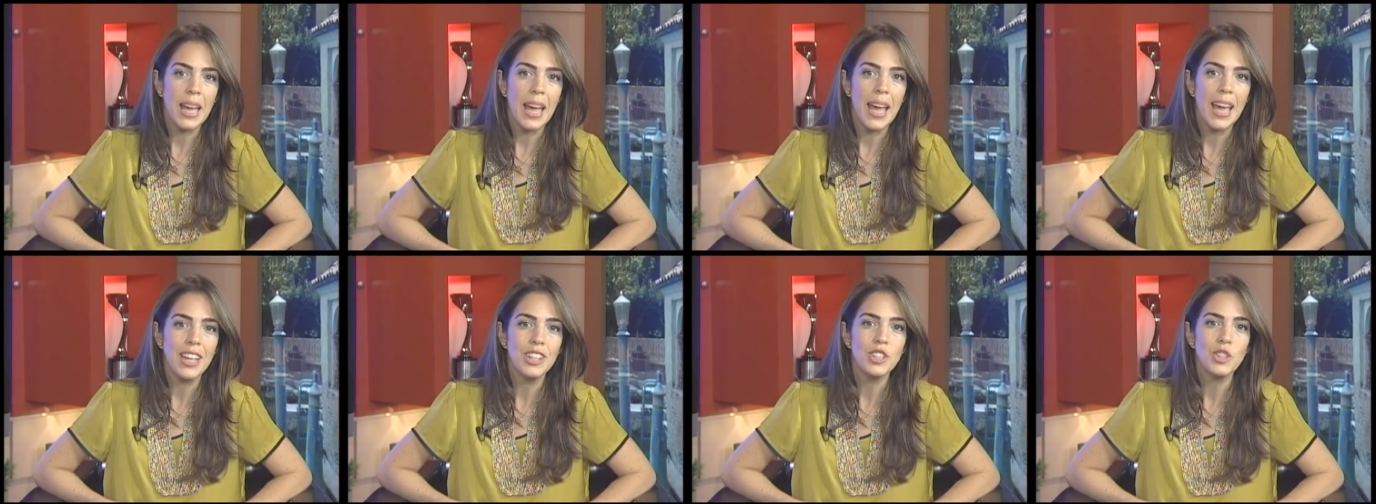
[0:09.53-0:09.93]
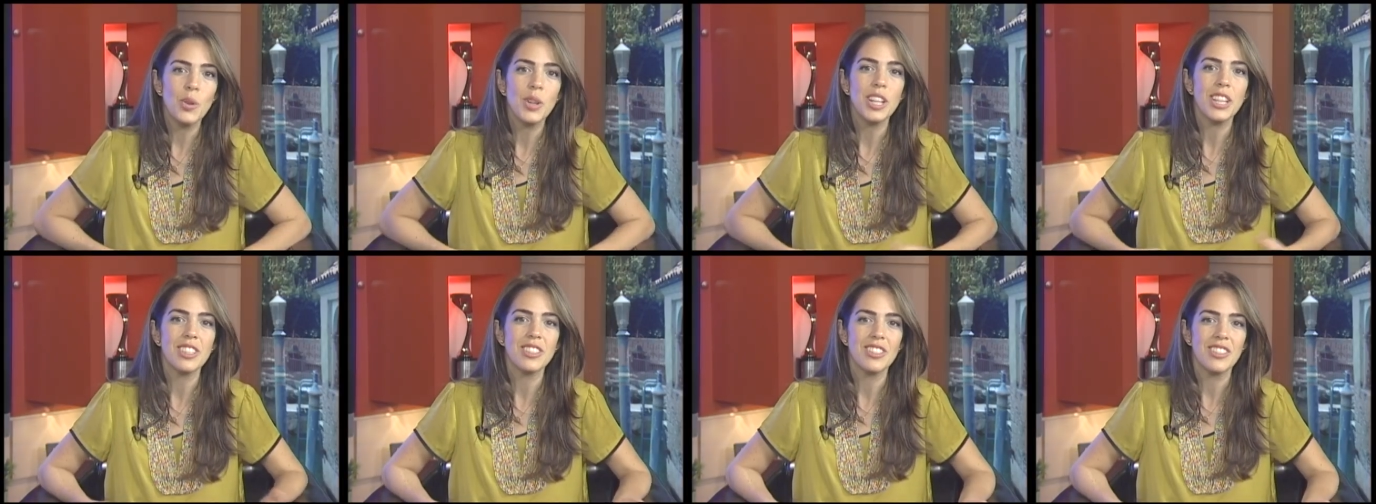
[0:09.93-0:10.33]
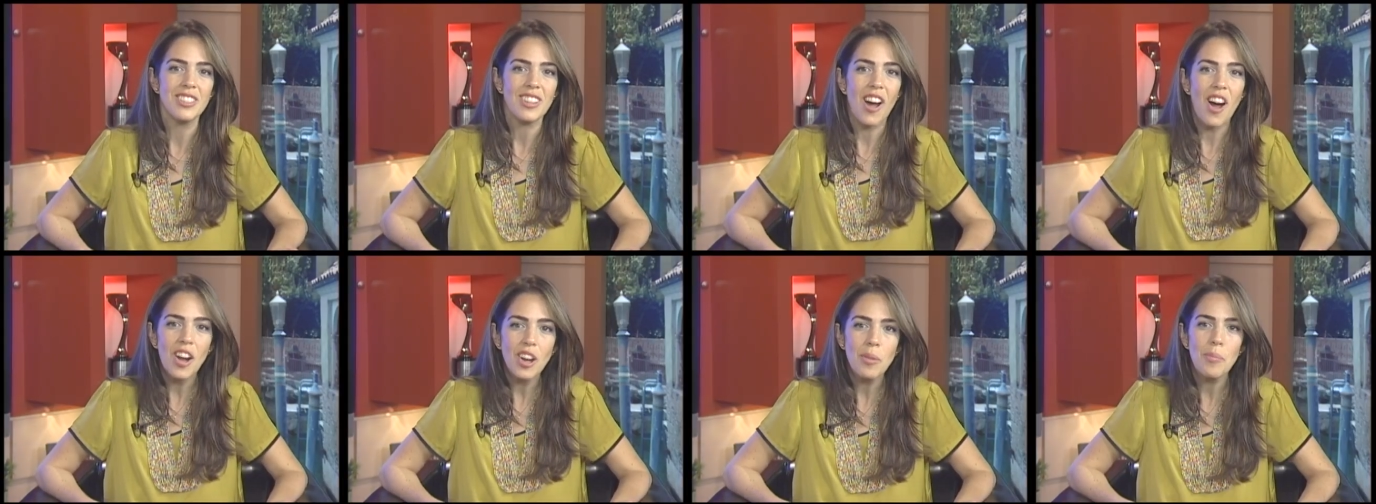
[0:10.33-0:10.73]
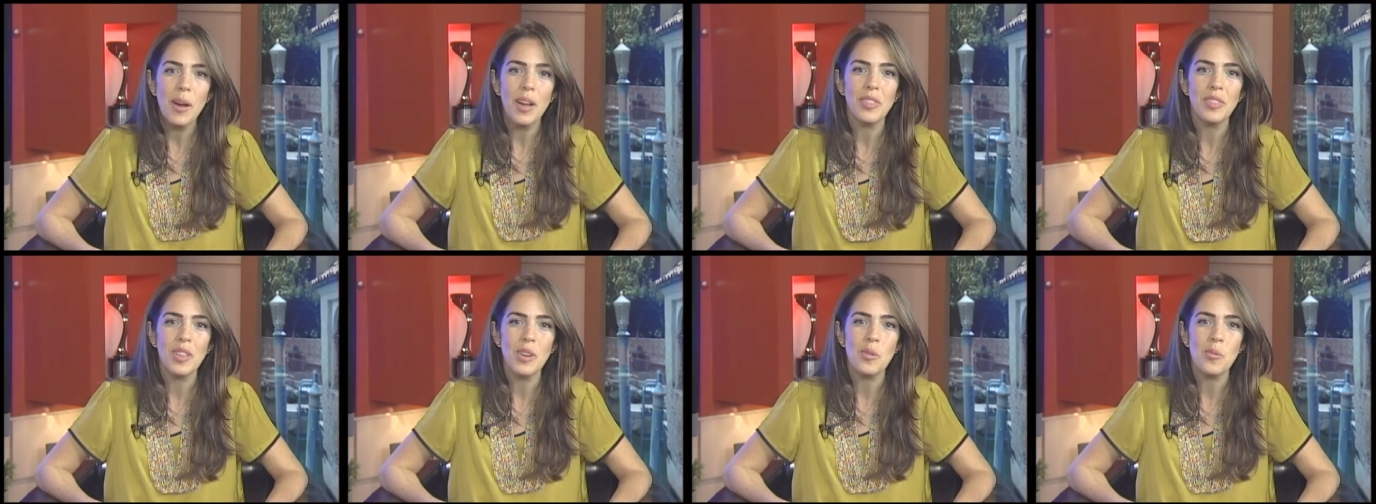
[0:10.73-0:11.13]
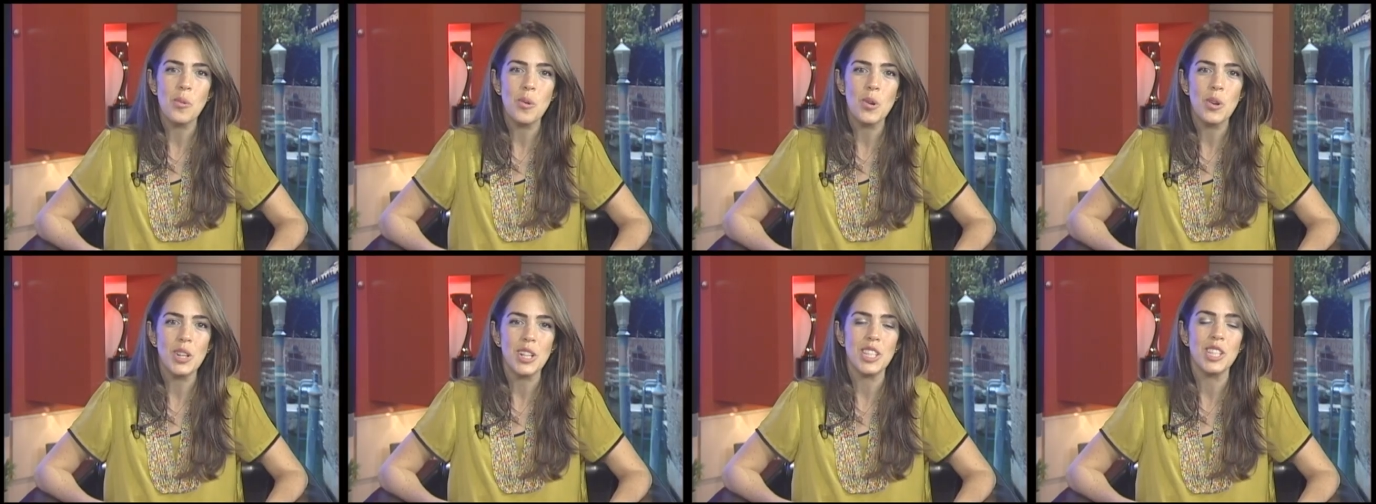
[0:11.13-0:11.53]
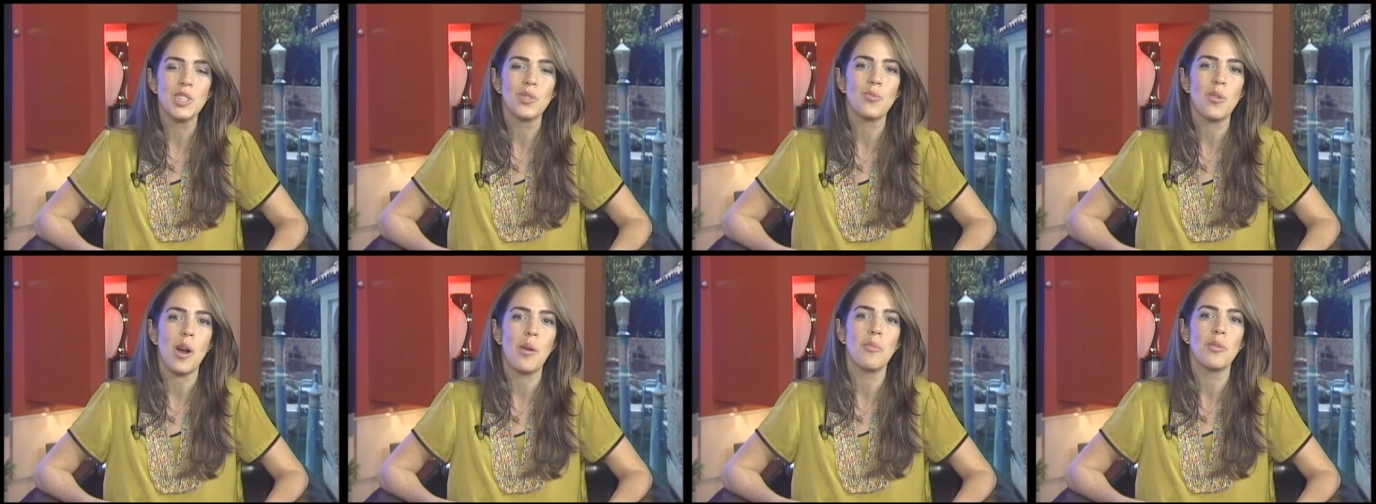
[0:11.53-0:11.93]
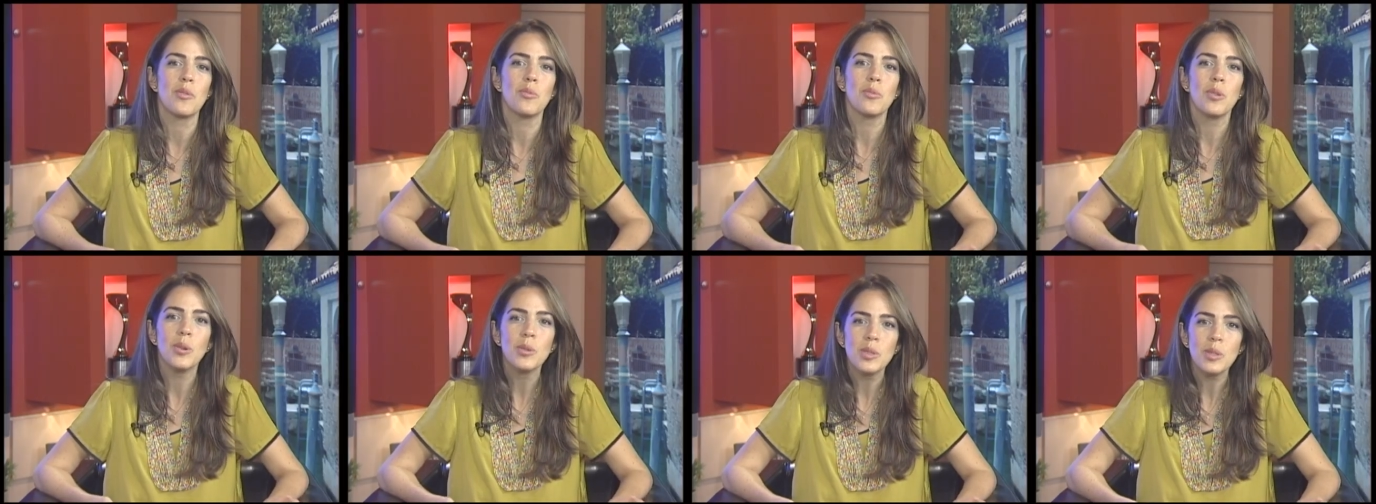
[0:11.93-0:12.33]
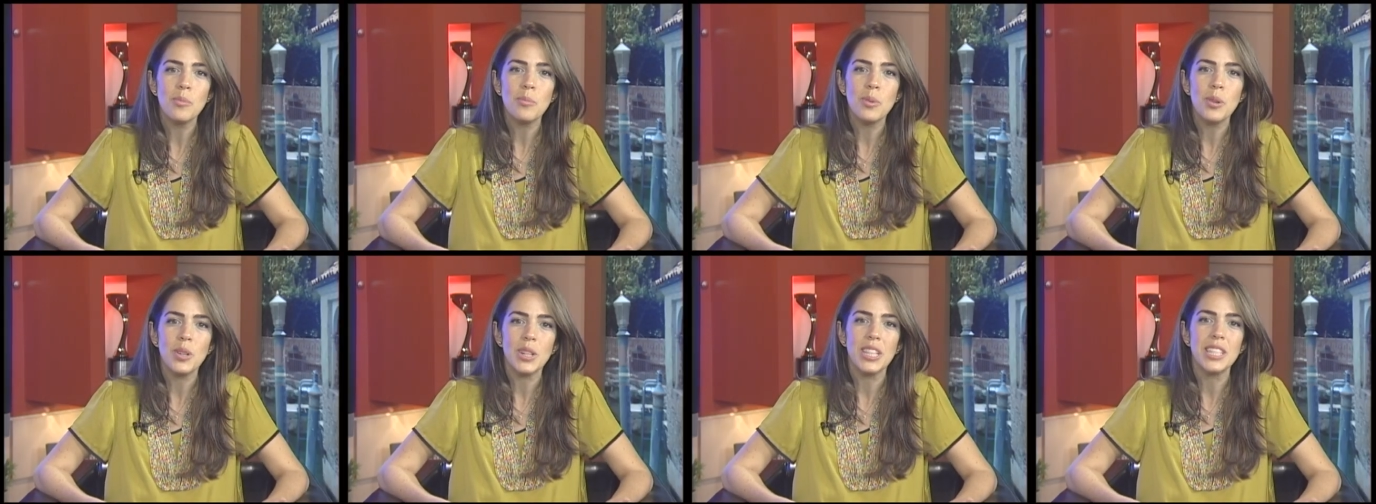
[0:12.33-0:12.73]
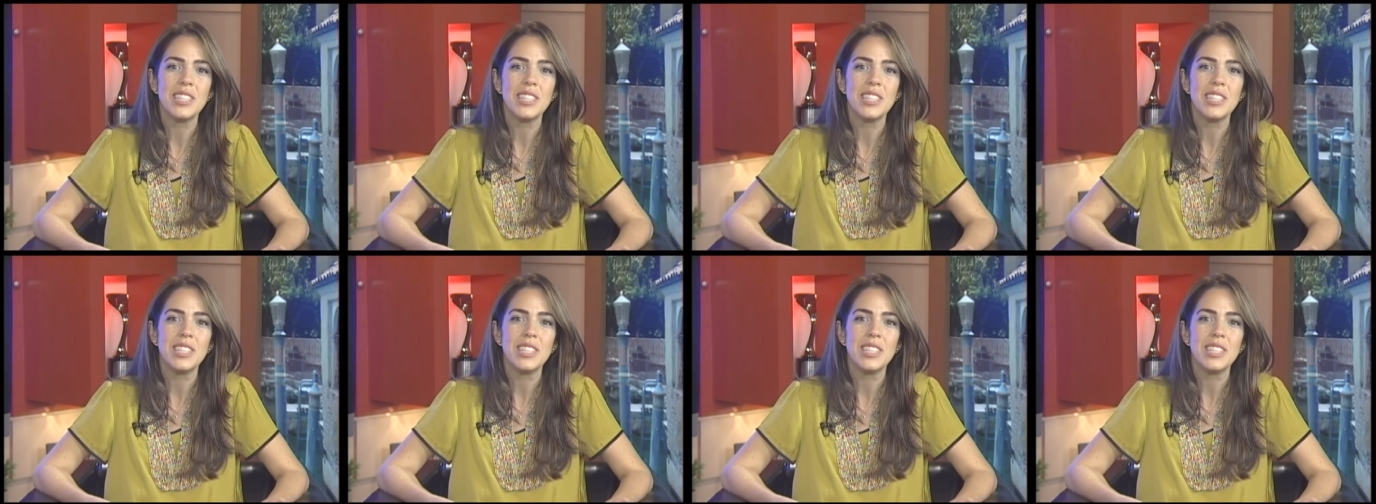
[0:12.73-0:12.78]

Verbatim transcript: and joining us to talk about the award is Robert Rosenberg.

---

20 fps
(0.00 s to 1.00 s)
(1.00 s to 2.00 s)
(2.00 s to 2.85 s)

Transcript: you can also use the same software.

--

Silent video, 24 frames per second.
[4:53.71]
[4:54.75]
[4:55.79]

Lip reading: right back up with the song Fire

Task prompt> Starting at the line above with "[0:09.53-0:09.93]", output every line exactly up to and including the line with "Verbatim transcript: and", but none of the pictures.

Exercise answer>
[0:09.53-0:09.93]
[0:09.93-0:10.33]
[0:10.33-0:10.73]
[0:10.73-0:11.13]
[0:11.13-0:11.53]
[0:11.53-0:11.93]
[0:11.93-0:12.33]
[0:12.33-0:12.73]
[0:12.73-0:12.78]

Verbatim transcript: and joining us to talk about the award is Robert Rosenberg.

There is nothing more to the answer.